Virtuosi, как и «антиквары», коллекционеры с более узкой специализацией, тоже иногда подвергались критике за то, что в погоне за деталями упускали истинное знание. Например, Ганса Слоана, успешного лондонского врача, обладавшего огромной и разнообразной коллекцией (включавшей, в частности, 32 000 медалей и 50 000 книг), называли «магистром обрывков, подхваченных то здесь, то там или вычитанных из той или иной книги, причем все это перемешалось у него в голове» [293]. Иными словами, Слоан собирал знания и факты тем же способом, что и материальные предметы.
Синдром Леонардо
Многие полиматы страдали от того, что можно назвать синдромом Леонардо. Как мы видели, Леонардо был печально известен тем, что брался сразу за много проектов, но мало что доводил до конца. В принципе, он был «ежом», поскольку видел связи между самыми разными областями знаний, но на практике вел себя как «лис», распыляя свои силы. То же самое можно сказать о Пейреске. Гассенди отмечал, что разнообразие интересов его друга и стремление узнавать все больше и больше мешало ему даже просто начать писать, не говоря уже о завершении конкретных начинаний. Лейбниц критиковал другого полимата, Иоганна Иоахима Бехера, называя его «занимающимся слишком многими вещами» (polypragmon) [294]. Кирхер тоже пытался делать слишком много и как-то жаловался на чрезмерную занятость, из-за которой не знал, за что хвататься: «Я не знаю, на какую дорогу свернуть» (ut quo me vertam nesciam) [295].

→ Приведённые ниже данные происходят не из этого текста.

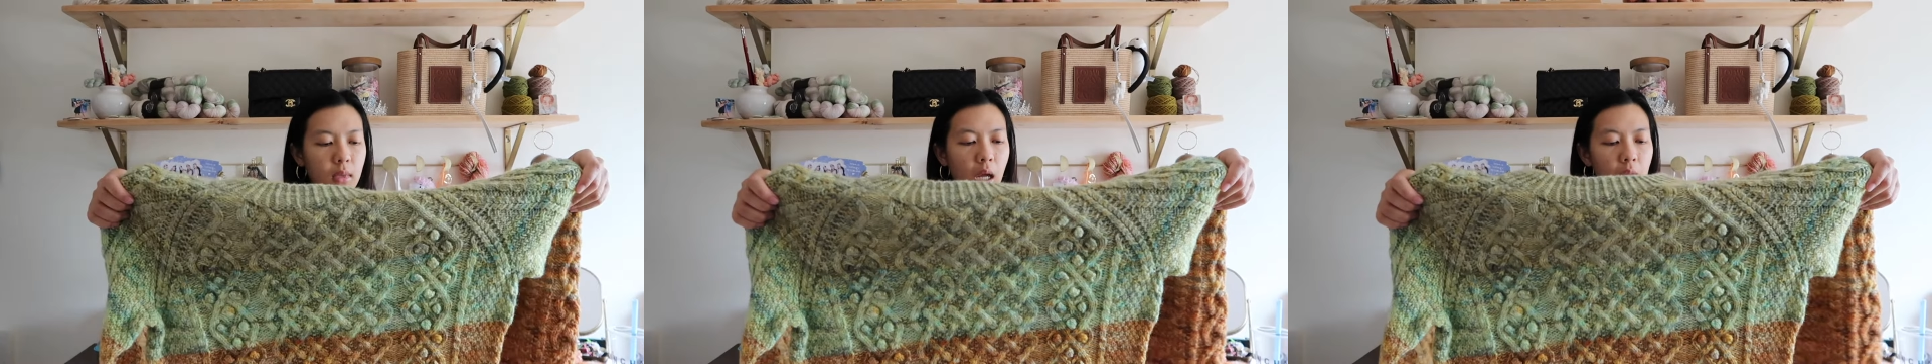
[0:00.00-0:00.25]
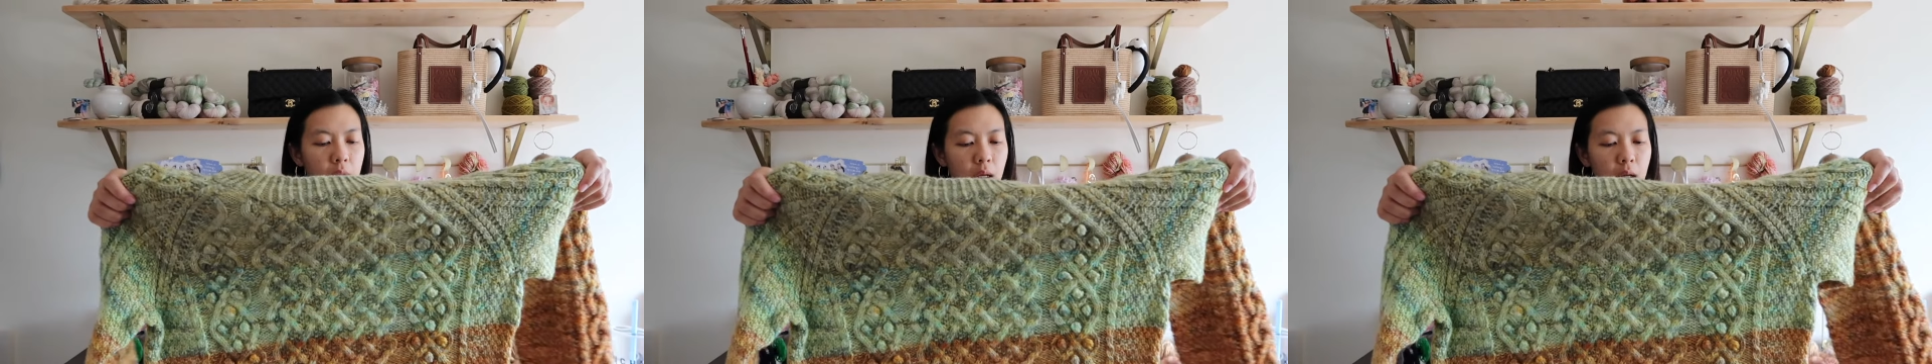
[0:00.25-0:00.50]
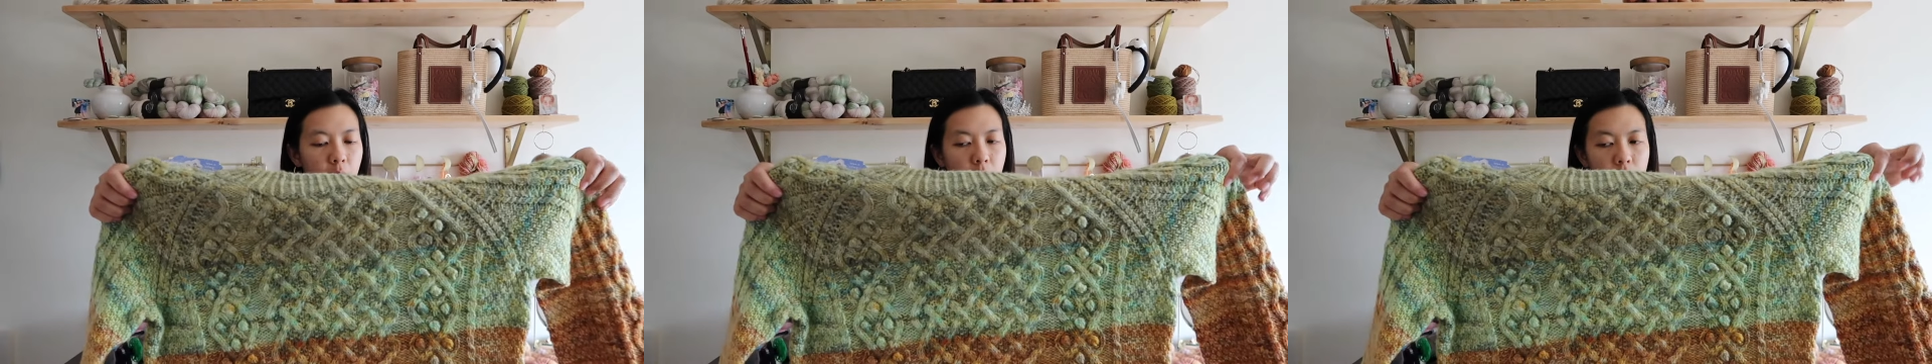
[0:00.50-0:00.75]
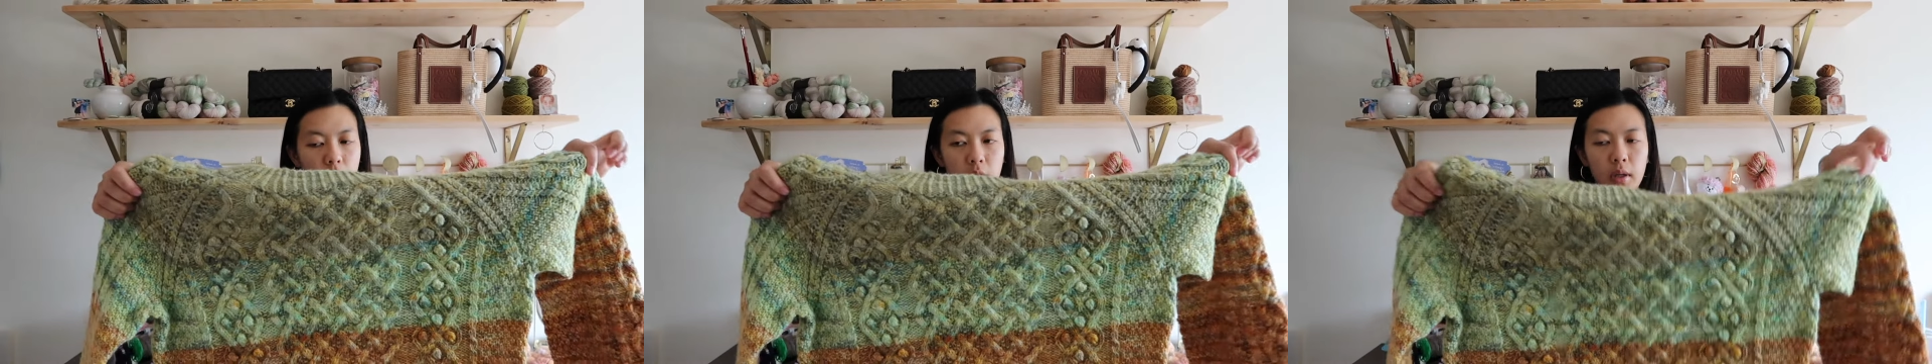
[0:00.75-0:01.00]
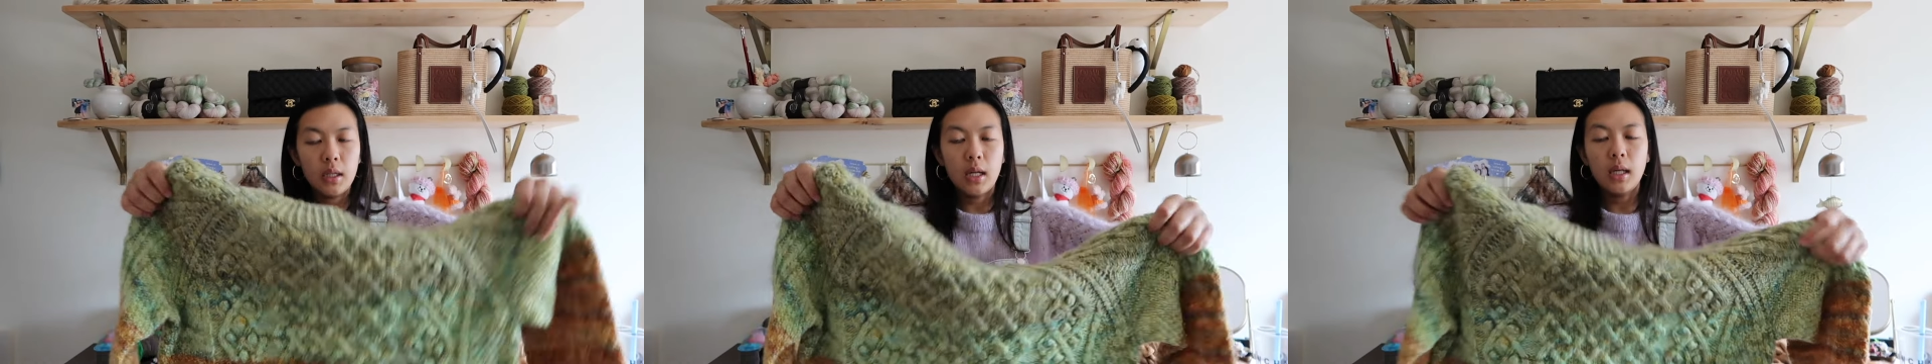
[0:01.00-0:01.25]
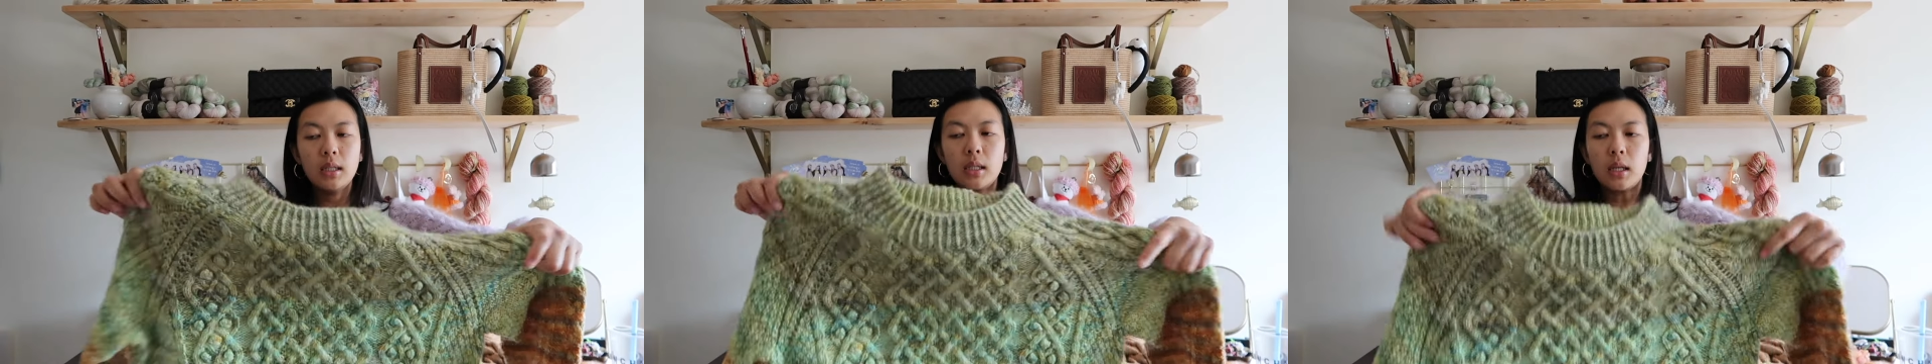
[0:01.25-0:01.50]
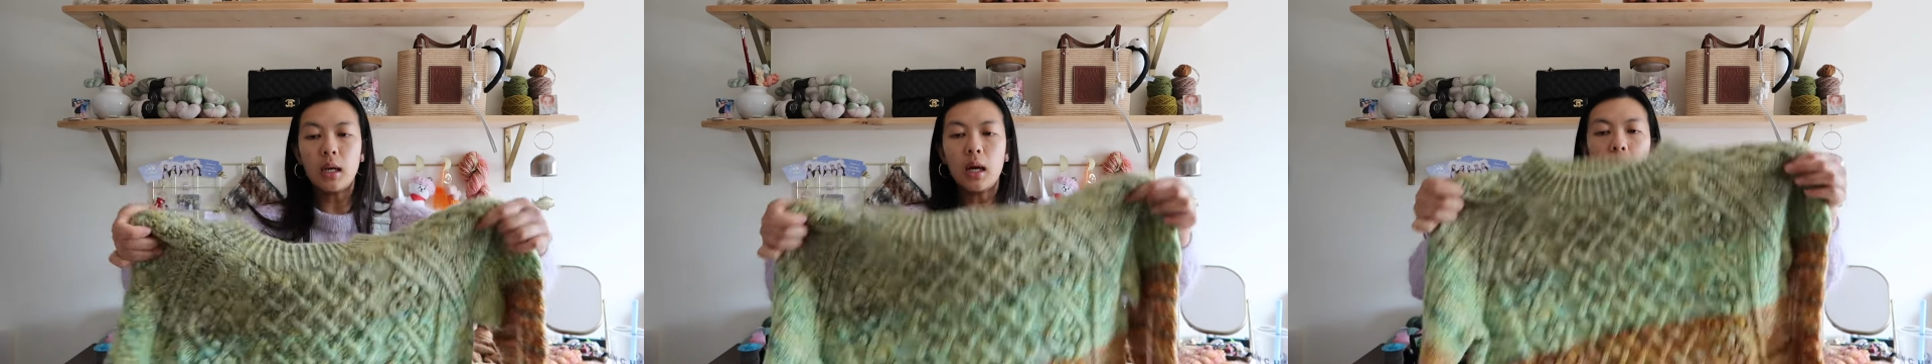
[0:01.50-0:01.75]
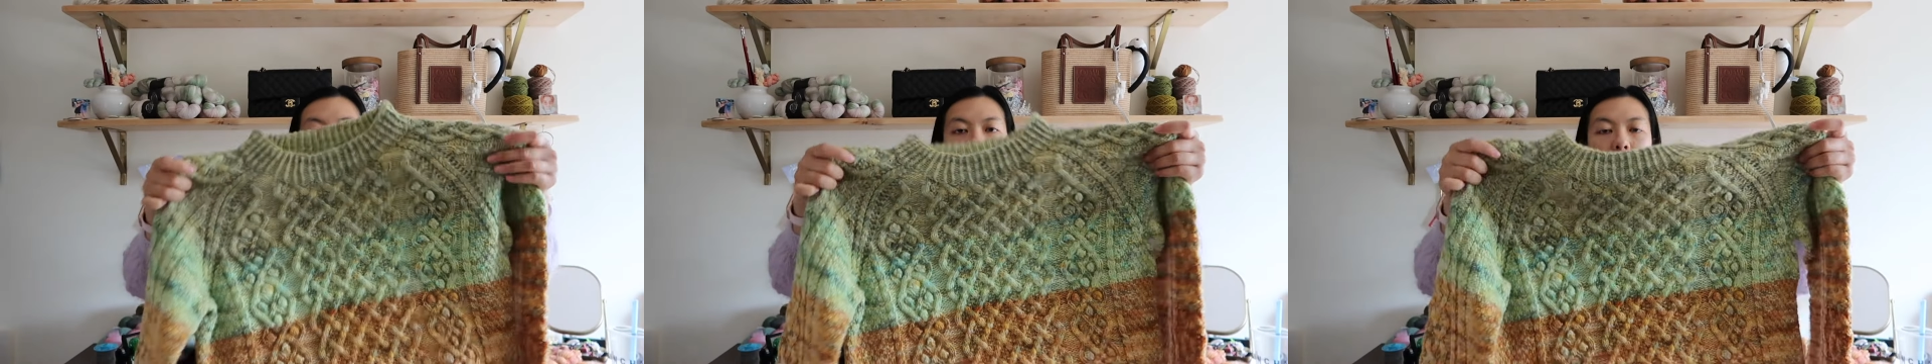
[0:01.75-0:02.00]
I think it worked out really nicely.
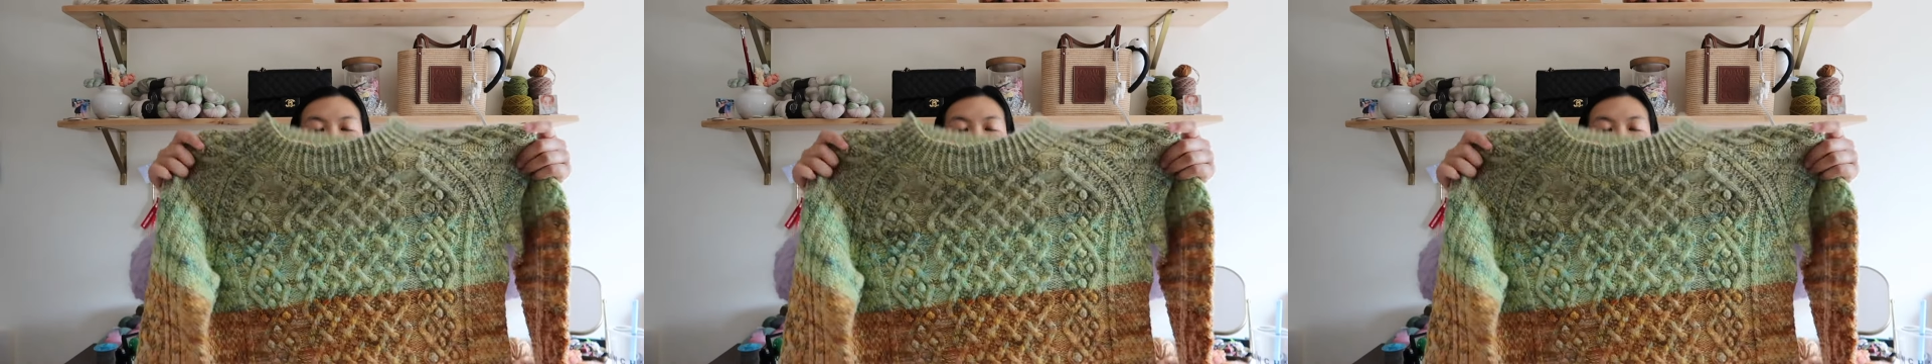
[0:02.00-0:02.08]
I will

Кажется, даже Лейбниц ощущал переутомление от своих разнообразных интересов. Оборотной стороной энтузиазма, с которым он брался за разные начинания, было их свойство «расти как снежный ком, достигая огромных размеров» [296]. Его история гвельфов, например, не ограничилась Средневековьем, как автор планировал вначале, а разрослась вспять, до тех времен, которые впоследствии стали называть «доисторическими». Отвечая на вопрос о своих замыслах, Лейбниц устало писал другому полимату, Плациусу: «Я стремился ко многому, но ничего не довел до совершенства и ничего не закончил». Спустя двадцать лет, в письме к тому же Плациусу, он заявил: «Я зачастую не знаю, за что взяться в следующий раз». Другому своему корреспонденту он жаловался на то, что его внимание «разрывается между слишком многими вещами» [297].
Фигуры меньшего масштаба сталкивались с той же проблемой. Virtuoso Джон Ивлин, например, задумал, но не закончил историю ремесел и энциклопедию садоводства. Роберта Гука называли лондонским Леонардо в хорошем смысле слова, но можно утверждать, что и он страдал от одноименного синдрома. Даже благожелательно настроенный биограф описывал Гука как человека, который «имеет привычку браться за слишком многое» и «чья разносторонность обрекала его всегда бить чуть-чуть мимо цели» [298].